## Activity
Lines from the beginning of the material below through the line that has "[00:03:04.05]" are to be reproduced exactly, but pictures are not.

## Data listing

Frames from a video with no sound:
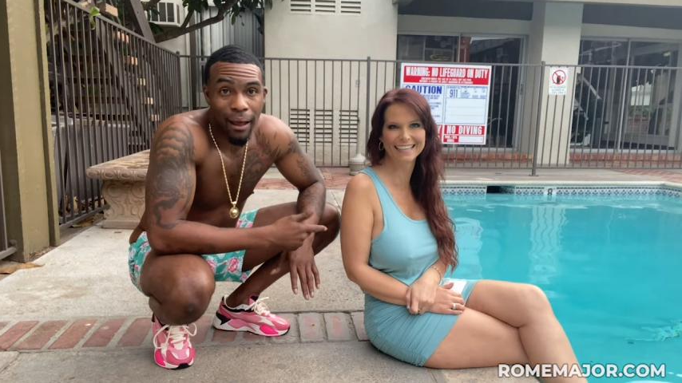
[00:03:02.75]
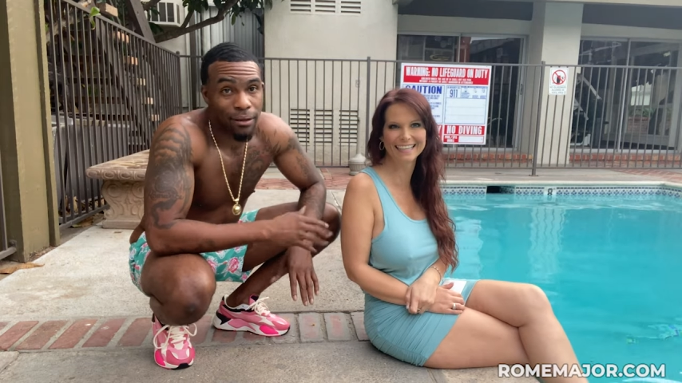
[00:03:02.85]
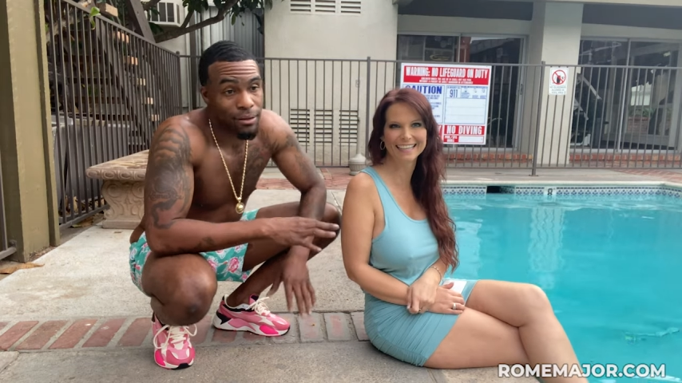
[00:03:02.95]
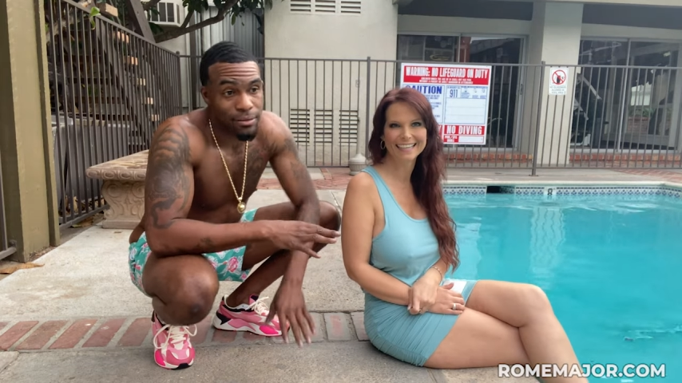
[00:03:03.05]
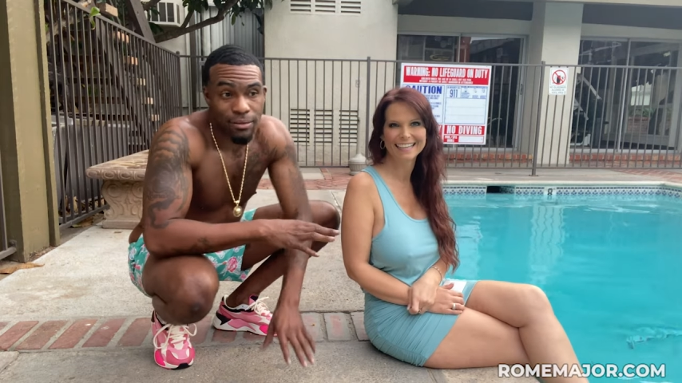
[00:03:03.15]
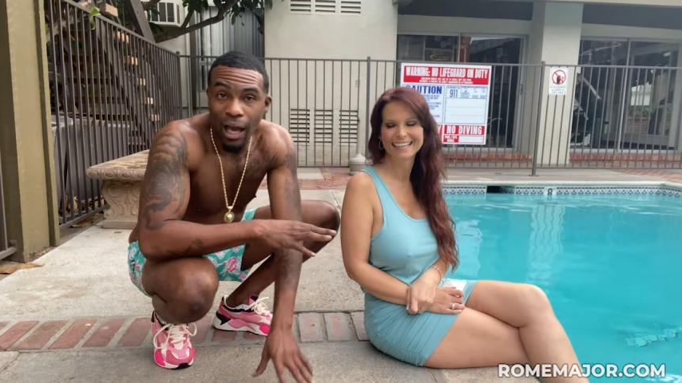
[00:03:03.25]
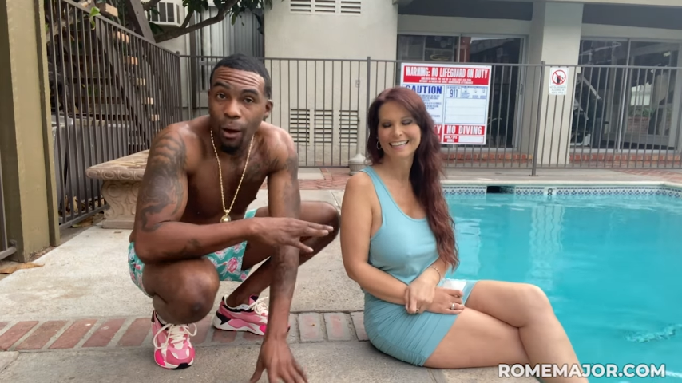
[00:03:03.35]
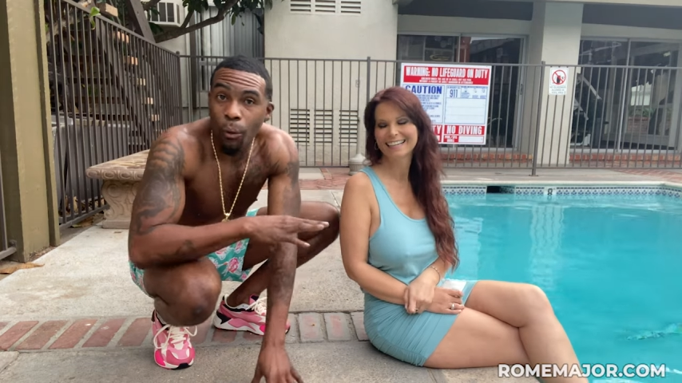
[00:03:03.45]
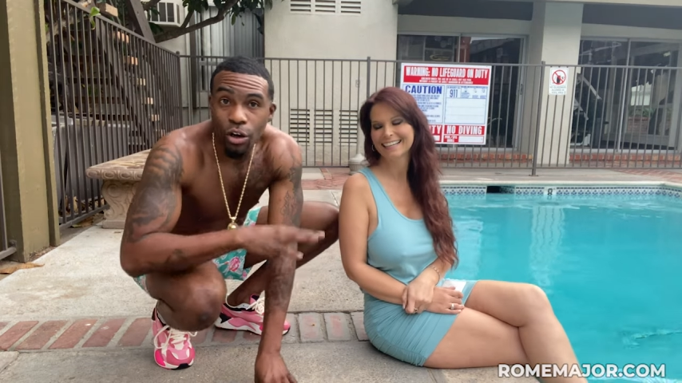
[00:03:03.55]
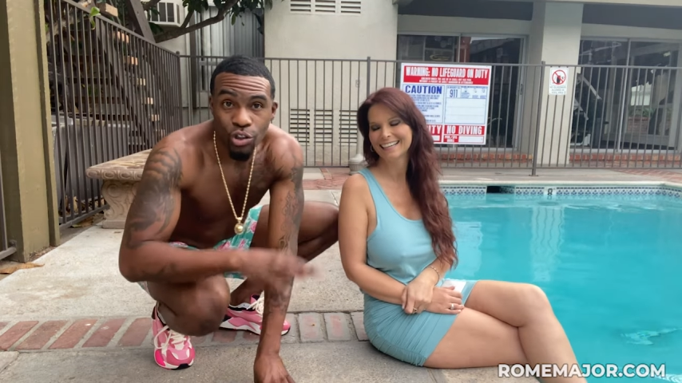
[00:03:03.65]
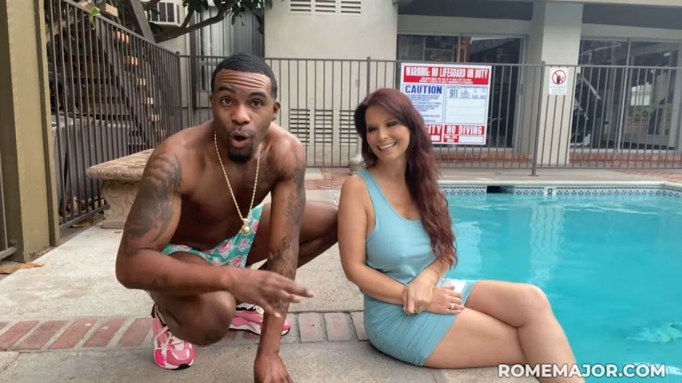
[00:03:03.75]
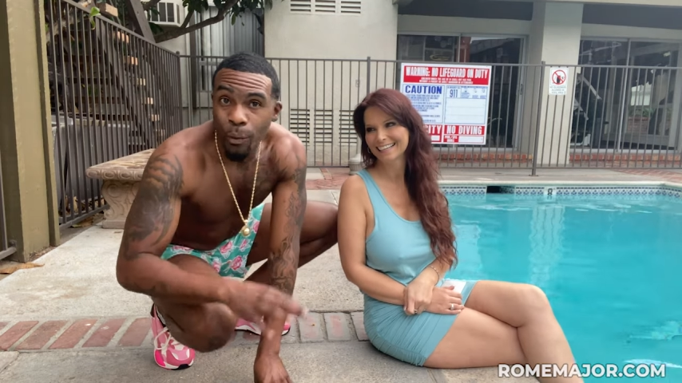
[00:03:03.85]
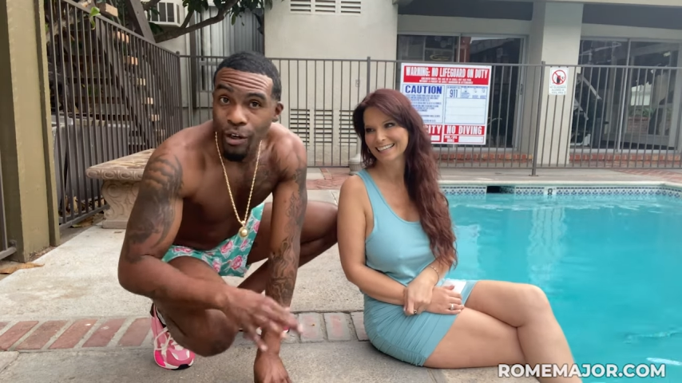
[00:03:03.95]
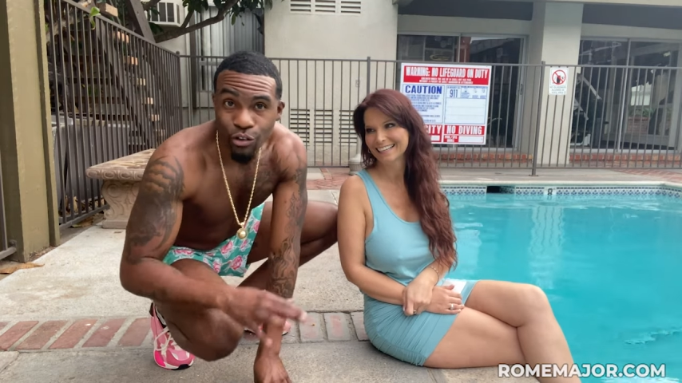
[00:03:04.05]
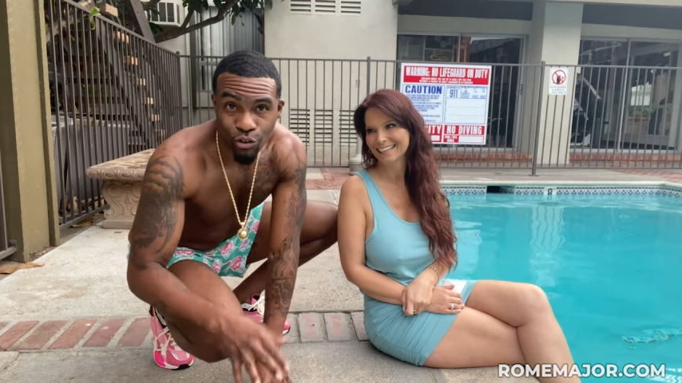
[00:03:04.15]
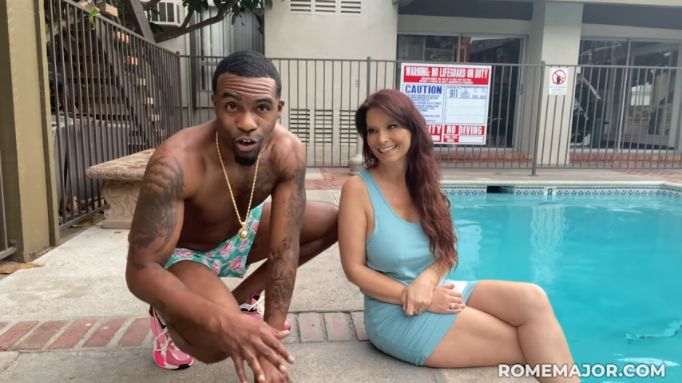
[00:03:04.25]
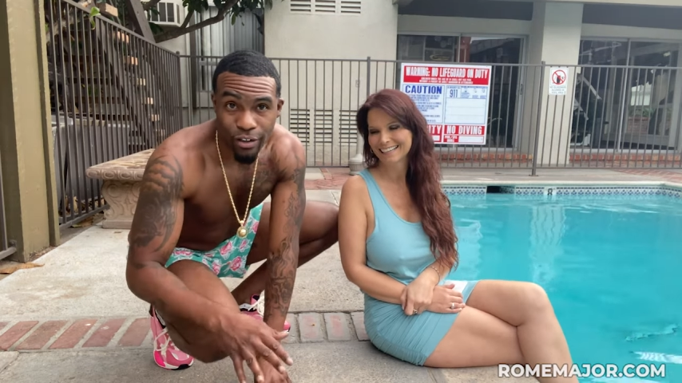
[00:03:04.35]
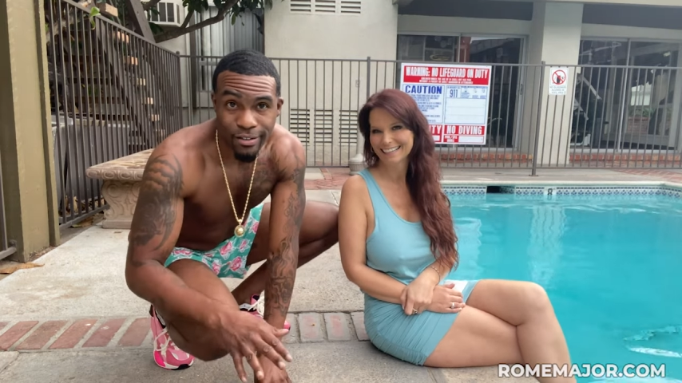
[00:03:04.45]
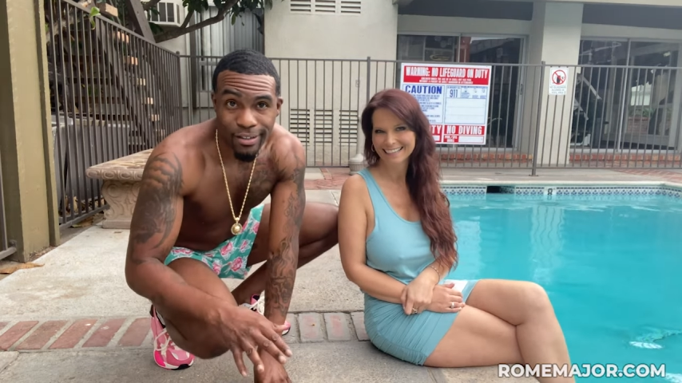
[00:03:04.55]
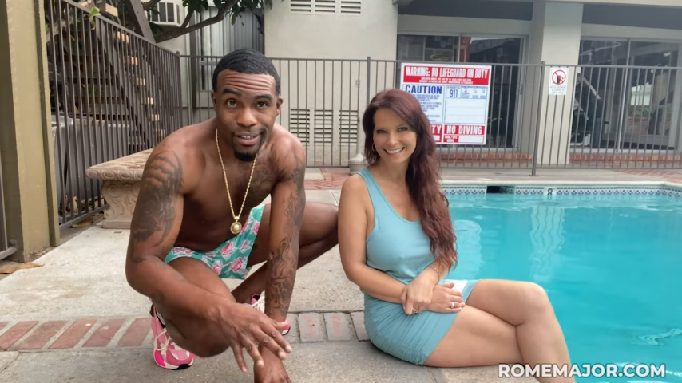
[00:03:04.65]
Speaker 1: now listen, I walked all the way across,
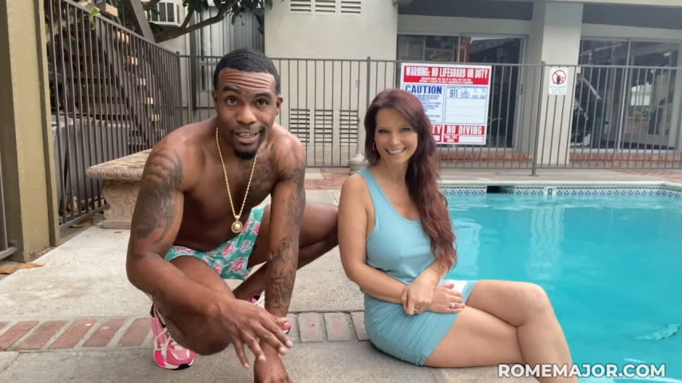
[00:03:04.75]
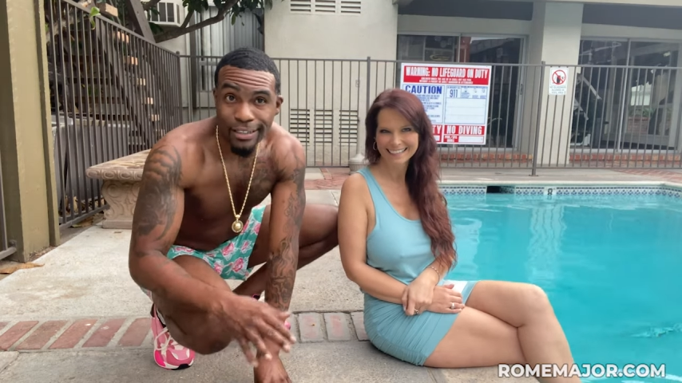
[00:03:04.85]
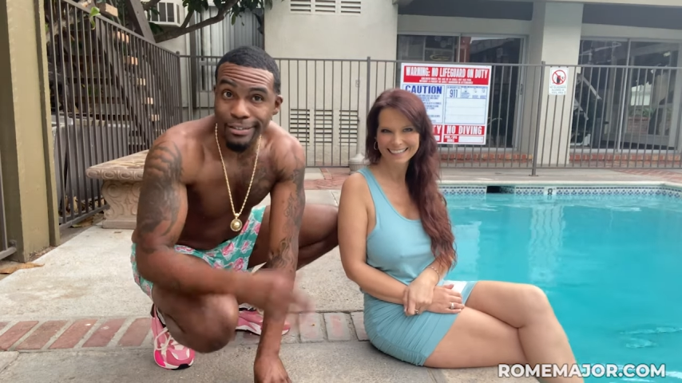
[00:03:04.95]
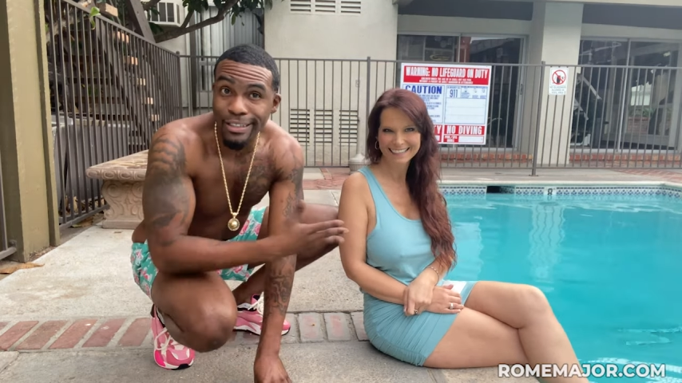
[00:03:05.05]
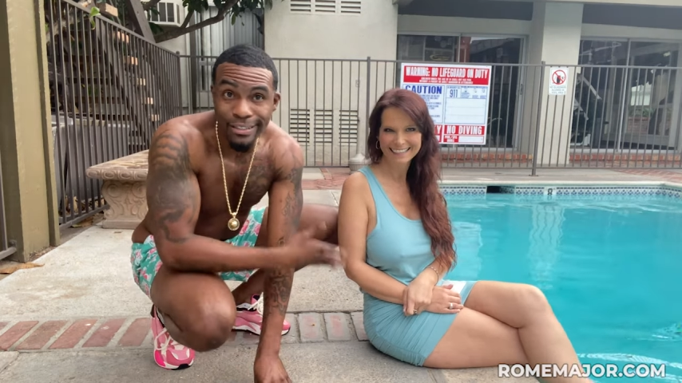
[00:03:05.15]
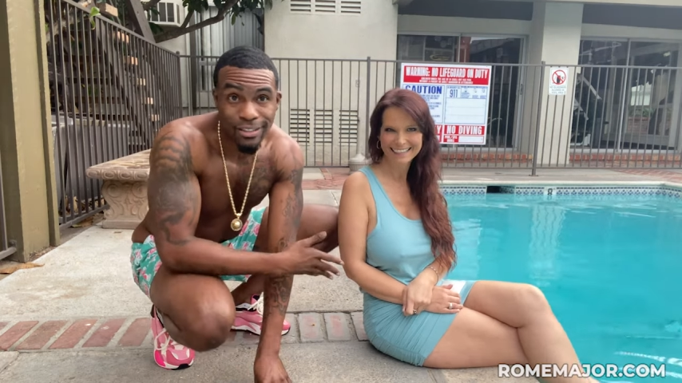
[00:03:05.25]
seen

## Answer section
Frames from a video with no sound:
[00:03:02.75]
[00:03:02.85]
[00:03:02.95]
[00:03:03.05]
[00:03:03.15]
[00:03:03.25]
[00:03:03.35]
[00:03:03.45]
[00:03:03.55]
[00:03:03.65]
[00:03:03.75]
[00:03:03.85]
[00:03:03.95]
[00:03:04.05]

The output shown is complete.